The £30,000 Threshold from April 2027
From April 2027, MTD ITSA extends to self-employed people and landlords whose combined gross income exceeds £30,000. The requirements are identical: digital records, quarterly updates and a final declaration.
If your income sits between £30,000 and £50,000, you have a year's grace — but it is wise to adopt digital record-keeping during 2026/27 so the change is seamless when it lands. Further reductions to the threshold are expected in later years, so MTD ITSA will eventually reach the majority of sole traders and landlords.
Exemptions
Some people can be exempt. The main route is digital exclusion — where it is not reasonably practicable to use the software because of age, disability, remoteness of location or religious grounds. Certain trustees, personal representatives and other specific groups are also outside the scope.
You must apply to HMRC for an exemption; you are not automatically exempt simply because you find software difficult. Until an exemption is granted, you should plan to comply in full.
How to Prepare: 5 Steps
- Check your scope: add together gross self-employment and property income; if over £50,000, you are in from April 2026 (£30,000 from April 2027).

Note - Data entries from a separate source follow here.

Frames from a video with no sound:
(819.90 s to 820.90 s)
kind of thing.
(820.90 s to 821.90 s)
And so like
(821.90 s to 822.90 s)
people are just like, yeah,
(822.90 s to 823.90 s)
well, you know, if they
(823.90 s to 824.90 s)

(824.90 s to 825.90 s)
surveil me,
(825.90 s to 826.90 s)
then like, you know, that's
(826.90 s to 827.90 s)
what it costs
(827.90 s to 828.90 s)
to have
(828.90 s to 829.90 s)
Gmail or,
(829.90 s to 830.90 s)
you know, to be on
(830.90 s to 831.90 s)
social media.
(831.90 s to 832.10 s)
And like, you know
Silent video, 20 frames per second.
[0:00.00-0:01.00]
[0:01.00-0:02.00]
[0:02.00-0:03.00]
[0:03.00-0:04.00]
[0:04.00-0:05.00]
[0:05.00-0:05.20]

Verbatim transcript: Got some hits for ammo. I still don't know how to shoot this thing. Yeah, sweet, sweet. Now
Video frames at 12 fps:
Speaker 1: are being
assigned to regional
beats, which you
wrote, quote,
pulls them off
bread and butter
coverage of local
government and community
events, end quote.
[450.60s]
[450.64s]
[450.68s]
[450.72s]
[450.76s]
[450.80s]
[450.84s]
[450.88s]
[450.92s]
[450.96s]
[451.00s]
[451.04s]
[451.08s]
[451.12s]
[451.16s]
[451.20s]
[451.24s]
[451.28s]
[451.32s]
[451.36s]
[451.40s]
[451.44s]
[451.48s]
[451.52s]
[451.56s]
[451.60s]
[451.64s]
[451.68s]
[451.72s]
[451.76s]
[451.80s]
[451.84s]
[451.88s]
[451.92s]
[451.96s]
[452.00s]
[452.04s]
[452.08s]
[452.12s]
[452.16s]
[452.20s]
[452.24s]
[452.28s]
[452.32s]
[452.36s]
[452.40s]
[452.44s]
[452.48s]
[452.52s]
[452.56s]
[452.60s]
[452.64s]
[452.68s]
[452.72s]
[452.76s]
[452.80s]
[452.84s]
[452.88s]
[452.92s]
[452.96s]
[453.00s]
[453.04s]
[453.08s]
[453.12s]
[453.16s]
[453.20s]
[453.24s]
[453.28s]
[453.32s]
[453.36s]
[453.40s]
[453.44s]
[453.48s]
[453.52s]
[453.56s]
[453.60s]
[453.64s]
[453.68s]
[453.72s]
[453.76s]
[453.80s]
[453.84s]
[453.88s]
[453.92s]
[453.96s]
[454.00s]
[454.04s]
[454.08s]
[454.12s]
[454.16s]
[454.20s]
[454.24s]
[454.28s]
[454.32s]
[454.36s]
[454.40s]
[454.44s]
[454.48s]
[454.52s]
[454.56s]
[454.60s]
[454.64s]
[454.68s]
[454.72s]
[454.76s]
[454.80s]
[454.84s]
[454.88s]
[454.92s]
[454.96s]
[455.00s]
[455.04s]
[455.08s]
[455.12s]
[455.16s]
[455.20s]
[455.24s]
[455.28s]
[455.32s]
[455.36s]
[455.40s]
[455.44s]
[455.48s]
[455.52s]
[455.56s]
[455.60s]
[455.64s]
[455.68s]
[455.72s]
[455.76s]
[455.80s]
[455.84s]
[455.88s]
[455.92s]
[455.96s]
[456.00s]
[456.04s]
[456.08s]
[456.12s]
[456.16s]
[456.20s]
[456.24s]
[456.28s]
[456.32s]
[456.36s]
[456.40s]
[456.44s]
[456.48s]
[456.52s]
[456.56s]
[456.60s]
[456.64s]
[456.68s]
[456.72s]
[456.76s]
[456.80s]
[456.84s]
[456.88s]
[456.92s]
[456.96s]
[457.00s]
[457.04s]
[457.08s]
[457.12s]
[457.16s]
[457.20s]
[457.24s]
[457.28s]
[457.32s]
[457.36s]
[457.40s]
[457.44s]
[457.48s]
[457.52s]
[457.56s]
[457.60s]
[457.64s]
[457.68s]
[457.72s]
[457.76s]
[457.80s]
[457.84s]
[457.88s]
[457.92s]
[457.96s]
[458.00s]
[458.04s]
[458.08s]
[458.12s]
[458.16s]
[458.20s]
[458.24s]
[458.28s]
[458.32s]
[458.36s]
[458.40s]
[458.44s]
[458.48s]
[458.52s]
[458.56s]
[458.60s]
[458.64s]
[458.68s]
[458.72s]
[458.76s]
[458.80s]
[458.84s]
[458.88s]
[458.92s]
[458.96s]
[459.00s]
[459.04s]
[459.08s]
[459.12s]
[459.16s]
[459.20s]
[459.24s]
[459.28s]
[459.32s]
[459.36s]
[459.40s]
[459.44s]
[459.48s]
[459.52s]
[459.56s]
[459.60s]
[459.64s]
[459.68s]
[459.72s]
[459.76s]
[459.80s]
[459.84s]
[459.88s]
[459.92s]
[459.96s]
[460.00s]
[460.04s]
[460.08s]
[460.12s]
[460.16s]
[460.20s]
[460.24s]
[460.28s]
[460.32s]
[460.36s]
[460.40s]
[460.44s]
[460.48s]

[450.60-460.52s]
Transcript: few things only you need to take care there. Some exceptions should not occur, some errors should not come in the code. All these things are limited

- Choose software: pick HMRC-recognised MTD-compatible software, or bridging software for your spreadsheet, and set up your income sources.
- Keep digital records: record income and expenses digitally as they happen, from the start of the tax year.
- Submit quarterly: send each quarterly update through your software on the standard deadlines.
- Final declaration: after the year-end, finalise figures, add other income and reliefs, and submit the final declaration.